++++ Input for this task ++++

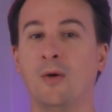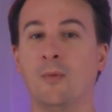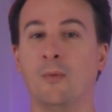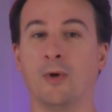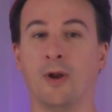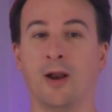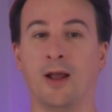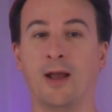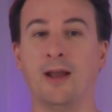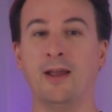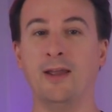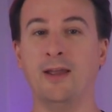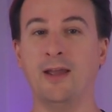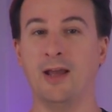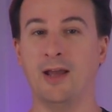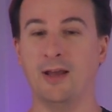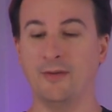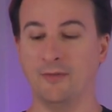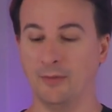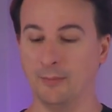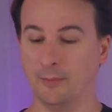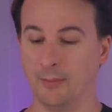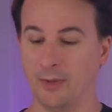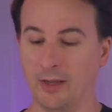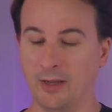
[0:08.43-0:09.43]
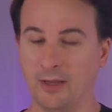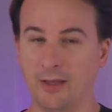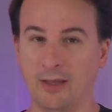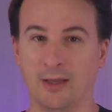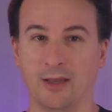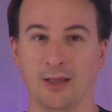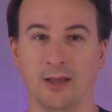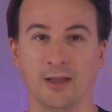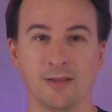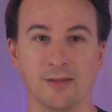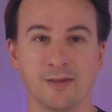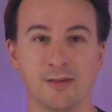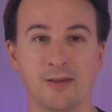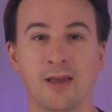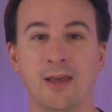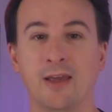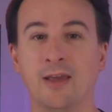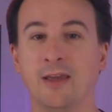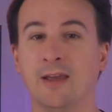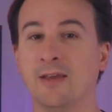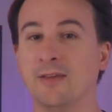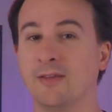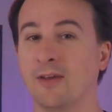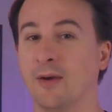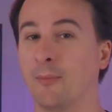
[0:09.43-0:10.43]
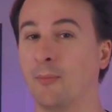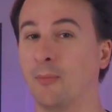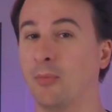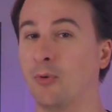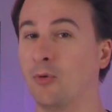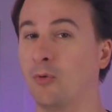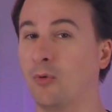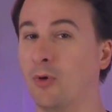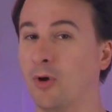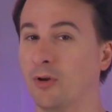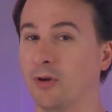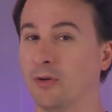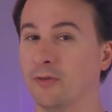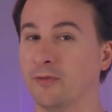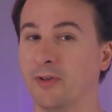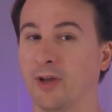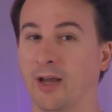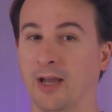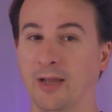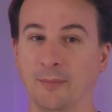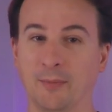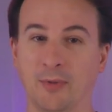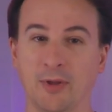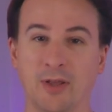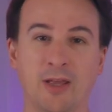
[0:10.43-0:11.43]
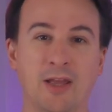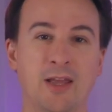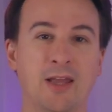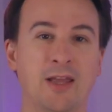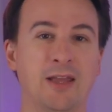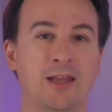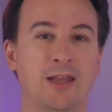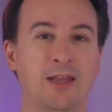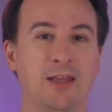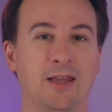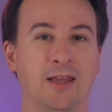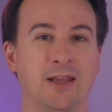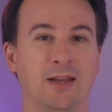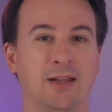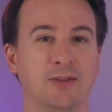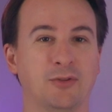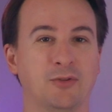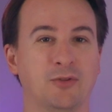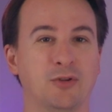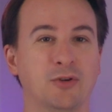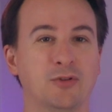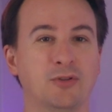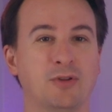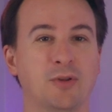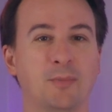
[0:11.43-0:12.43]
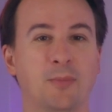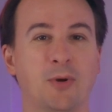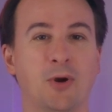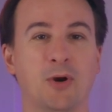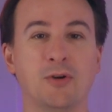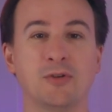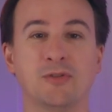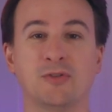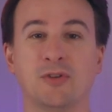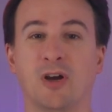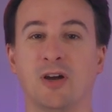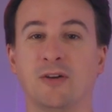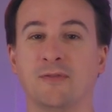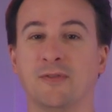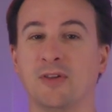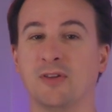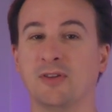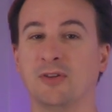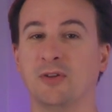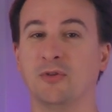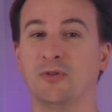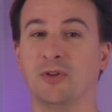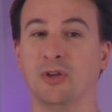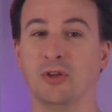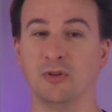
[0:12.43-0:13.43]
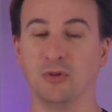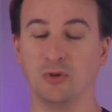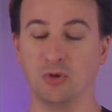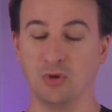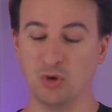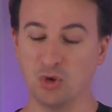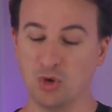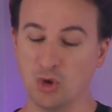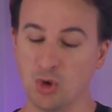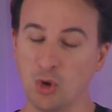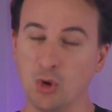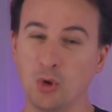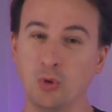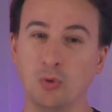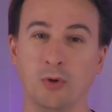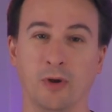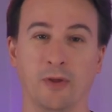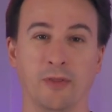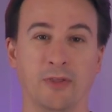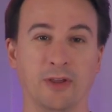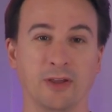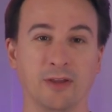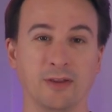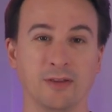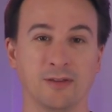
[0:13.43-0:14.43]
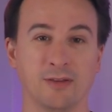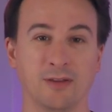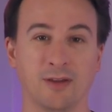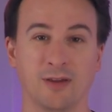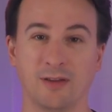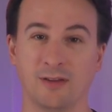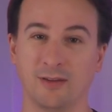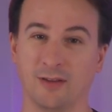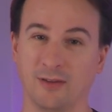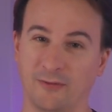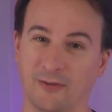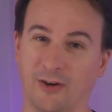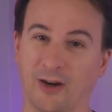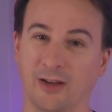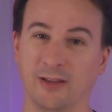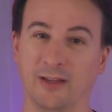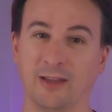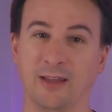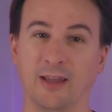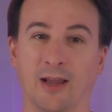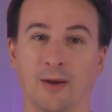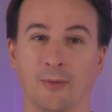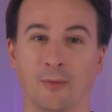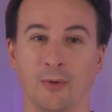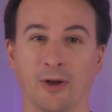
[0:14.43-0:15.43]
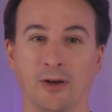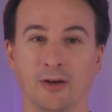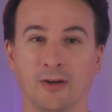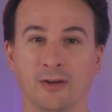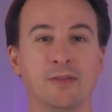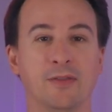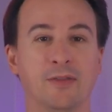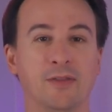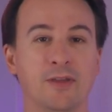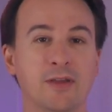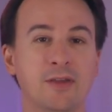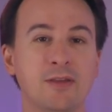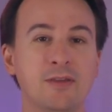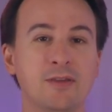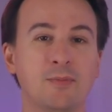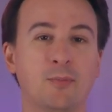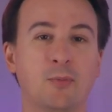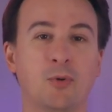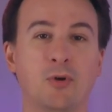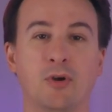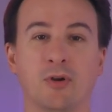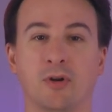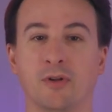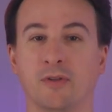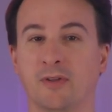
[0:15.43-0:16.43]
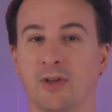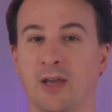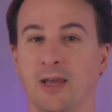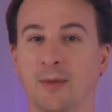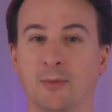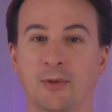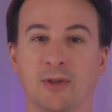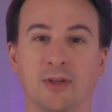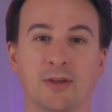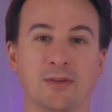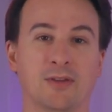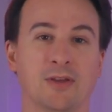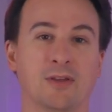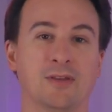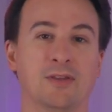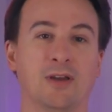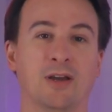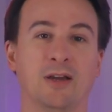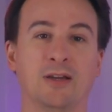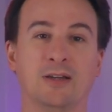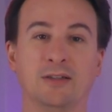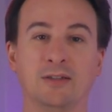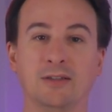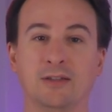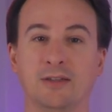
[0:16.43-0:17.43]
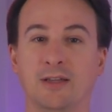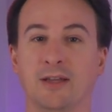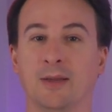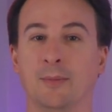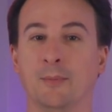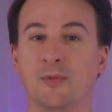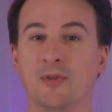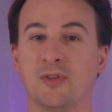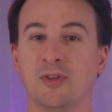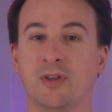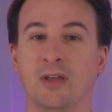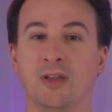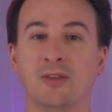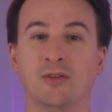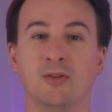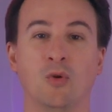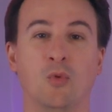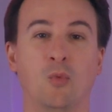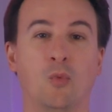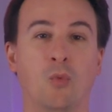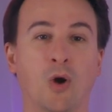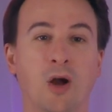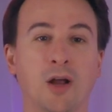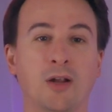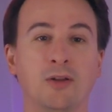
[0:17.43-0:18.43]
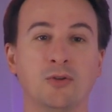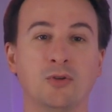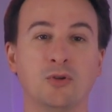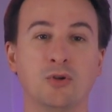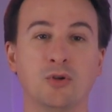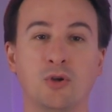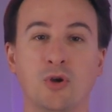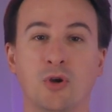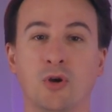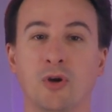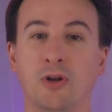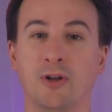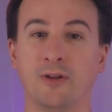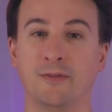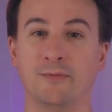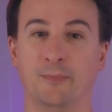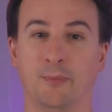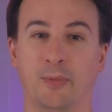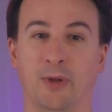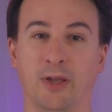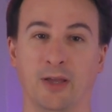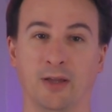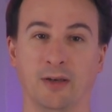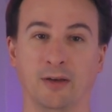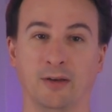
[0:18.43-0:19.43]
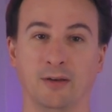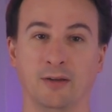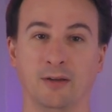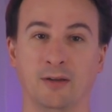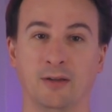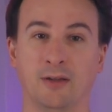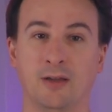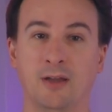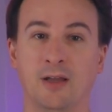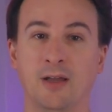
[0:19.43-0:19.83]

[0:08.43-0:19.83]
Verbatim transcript: What I have in my hands is a prototype, and it took the post office losing 2 of these to finally get one. This prototype gives us a glimpse into what could have been.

++++

#### Task:
Output the listing word for word. Drop the pictures.

#### Exercise result:
[0:08.43-0:09.43]
[0:09.43-0:10.43]
[0:10.43-0:11.43]
[0:11.43-0:12.43]
[0:12.43-0:13.43]
[0:13.43-0:14.43]
[0:14.43-0:15.43]
[0:15.43-0:16.43]
[0:16.43-0:17.43]
[0:17.43-0:18.43]
[0:18.43-0:19.43]
[0:19.43-0:19.83]

[0:08.43-0:19.83]
Verbatim transcript: What I have in my hands is a prototype, and it took the post office losing 2 of these to finally get one. This prototype gives us a glimpse into what could have been.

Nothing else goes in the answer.